A faithful retyping of every entry below is wanted, with images left out.

##### Dataset records

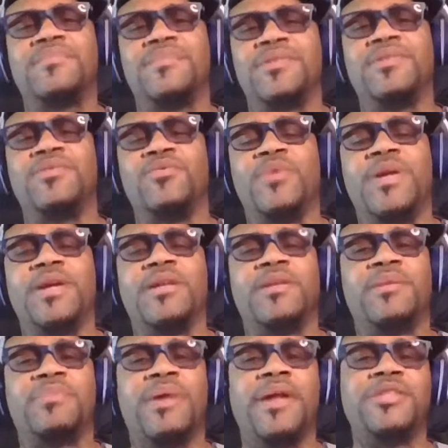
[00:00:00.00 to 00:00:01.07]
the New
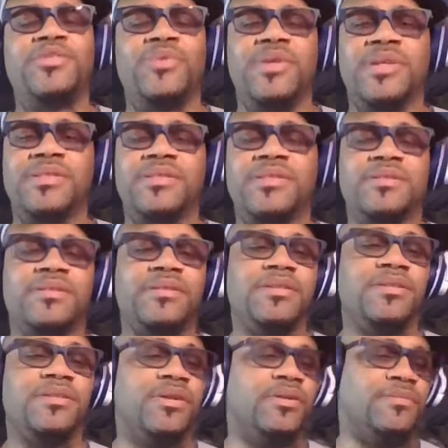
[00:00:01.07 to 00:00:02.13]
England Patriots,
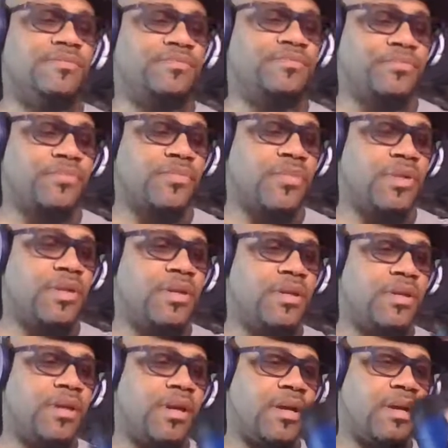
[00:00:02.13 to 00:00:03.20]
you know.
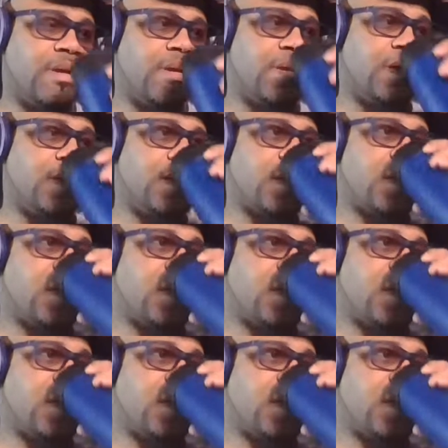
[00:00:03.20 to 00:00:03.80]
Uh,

##########

• _Result for this task_
[00:00:00.00 to 00:00:01.07]
the New
[00:00:01.07 to 00:00:02.13]
England Patriots,
[00:00:02.13 to 00:00:03.20]
you know.
[00:00:03.20 to 00:00:03.80]
Uh,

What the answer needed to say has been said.